In step 6, you committed the change to your local Git repository using the git commit command. You used the -a and -m options. The -a option tells the git command to automatically stage the modified and deleted files, but new files are not touched. To commit a new file, you have to first stage the file using the git add command and then commit it:

$ git add test.html
$ git commit -m 'new html file'

Step 7 pushes the local commits to a remote repository. When you clone a repository, the cloned repository maintains a link back to its parent repository via a remote called origin. A remote is a handle or reference to another Git repository. The remote information is stored in a configuration file called config under the .git folder. You can open the .git/config file and view the origin remote information as follows:

[remote 'origin']
  url = ssh://[email protected]/~/git/blog.git/
  fetch = +refs/heads/*:refs/remotes/origin/*

As shown in the preceding code, a remote consists of two different parts.

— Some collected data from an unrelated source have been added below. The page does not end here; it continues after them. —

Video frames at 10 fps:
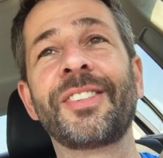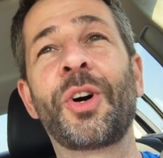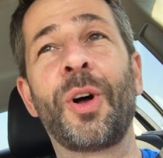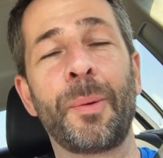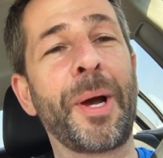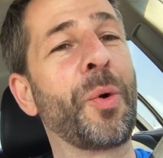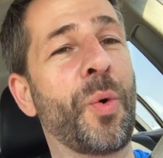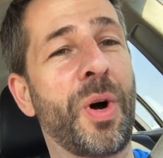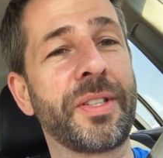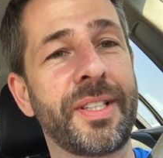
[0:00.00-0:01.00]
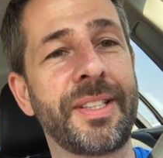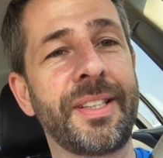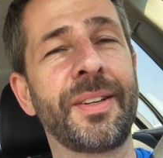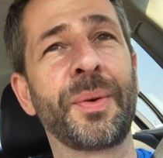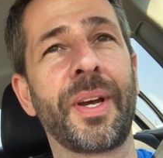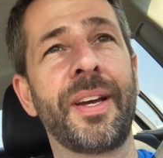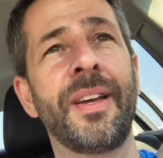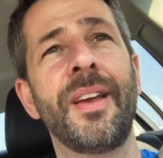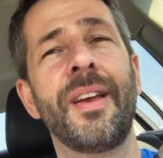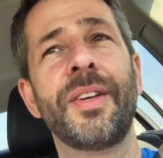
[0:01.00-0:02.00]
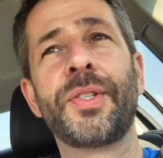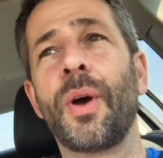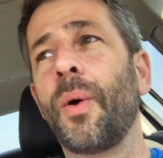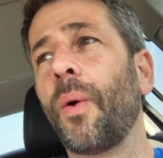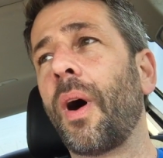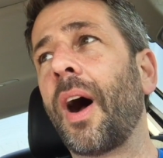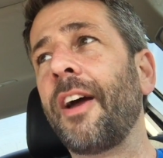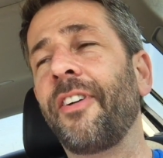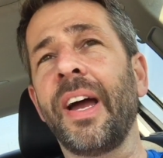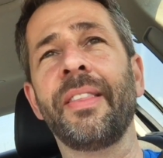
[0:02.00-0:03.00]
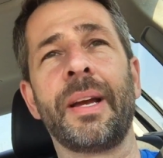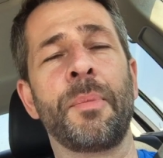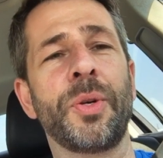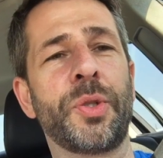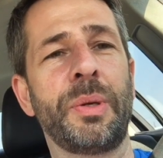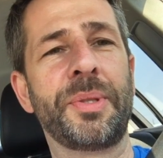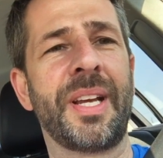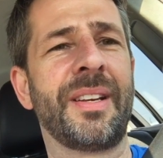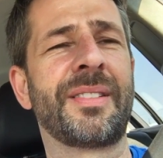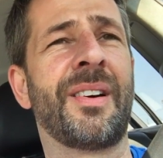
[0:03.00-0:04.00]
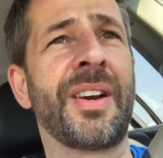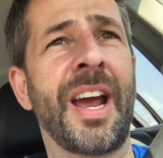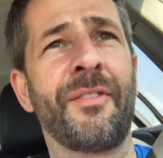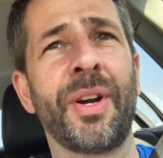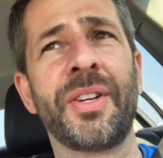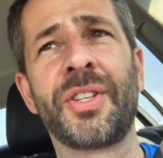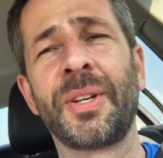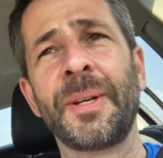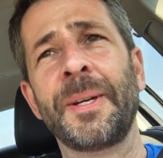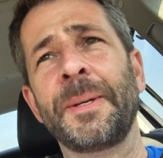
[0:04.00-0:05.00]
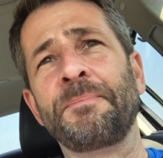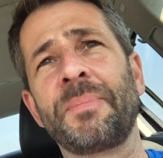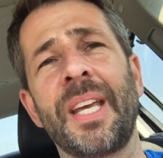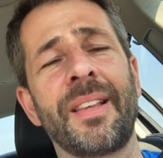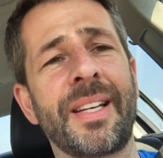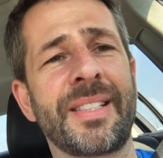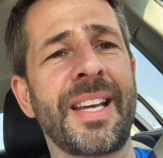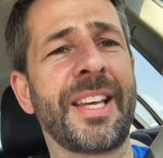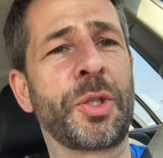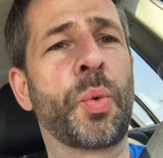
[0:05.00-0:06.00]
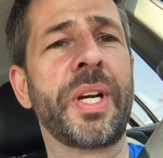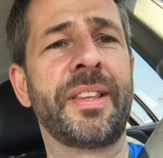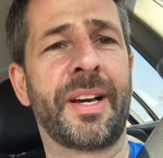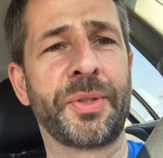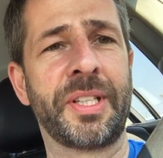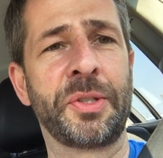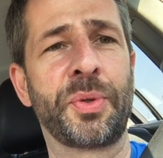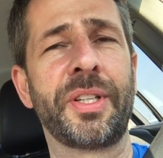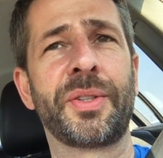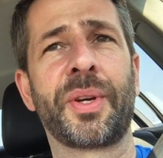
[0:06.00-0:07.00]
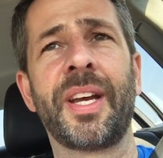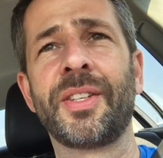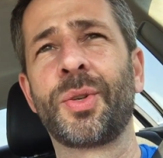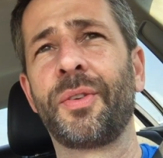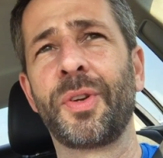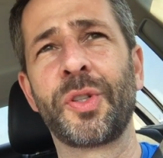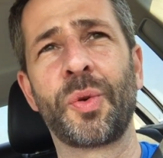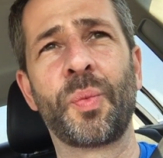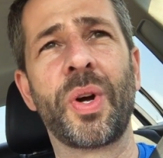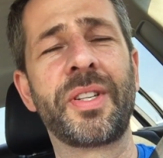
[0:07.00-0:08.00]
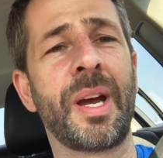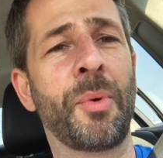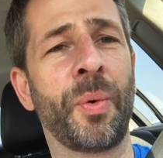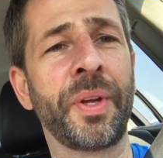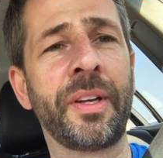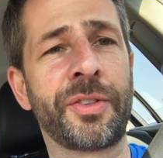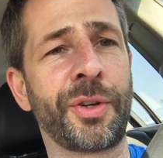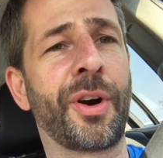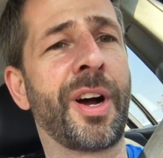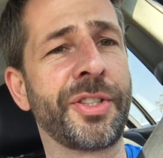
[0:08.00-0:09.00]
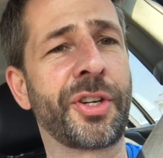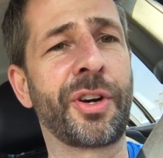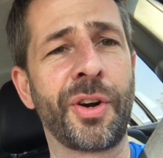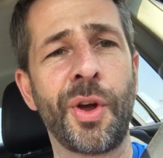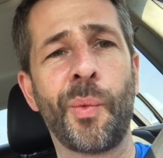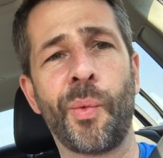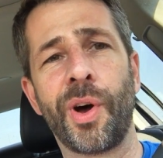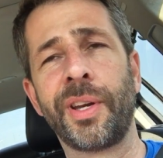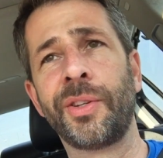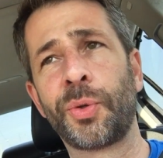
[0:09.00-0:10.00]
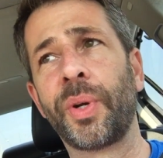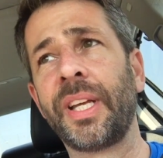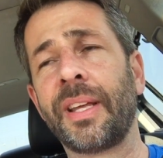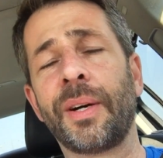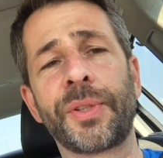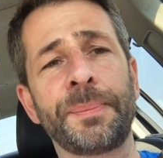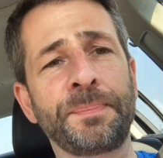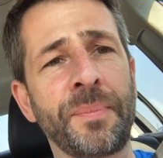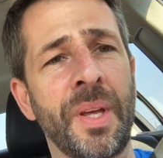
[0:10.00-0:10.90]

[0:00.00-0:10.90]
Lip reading: It's all about quantity. Okay, so I find most sweepstakes on average get say 20,000 entries. Okay, so if there's a one time only, so your odds are 1 in 20,000.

The url part is the name of the remote repository in the form of a URL. The fetch part specifies how a reference should be mapped from the namespace of one repository into that of another.

The output of the git push command is as follows:

$ git push origin master
Counting objects: 7, done.
Compressing objects: 100% (4/4), done.
Writing objects: 100% (4/4), 404 bytes | 0 bytes/s, done.
Total 4 (delta 3), reused 0 (delta 0)
remote: Stopping PHP cartridge
remote: Waiting for stop to finish
remote: Stopping MySQL cartridge
remote: Stopping PHPMyAdmin cartridge
remote: Waiting for stop to finish
remote: Building git ref 'master', commit 3933f99
remote: Building PHP cartridge
remote: Preparing build for deployment
remote: Deployment id is b78e5efd
remote: Activating deployment
remote: Starting MySQL cartridge
remote: Starting PHPMyAdmin cartridge
remote: Database already configured.
remote: Starting PHP cartridge
remote: Result: success
remote: Activation status: success
remote: Deployment completed with status: success
To ssh://[email protected]/~/git/blog.git/
   e83c2a7..3933f99  master -> master

This is how the process works:

  1. Git takes the master branch changes, compresses them, and transfers all the missing objects from your local repository to the remote repository named origin.

  2. Next, a pre-receive action hook is invoked on the application gear. Git hooks are custom scripts, which Git will run at specific events like push. You can write scripts in bash, Perl, Python, Ruby, or whatever you have. The pre-receive hook receives a list of all (new or old) the refs that are to be updated. The pre-receive action hook in the application gear Git repository stops the PHP and other cartridges, checks the deployment integrity, and configures the deployment metadata.

  3. Lastly, the postreceive action hook is invoked on the application gear. It receives a list of all the updated refs. The postreceive action hook in the application gear Git repository archives the application repository, builds the application, starts the PHP and other cartridges, and then finally deploys the application.

There's more…

Instead of using the git push origin master command, you can also use git push. The origin part is the default remote and master is the default branch, so they are not required.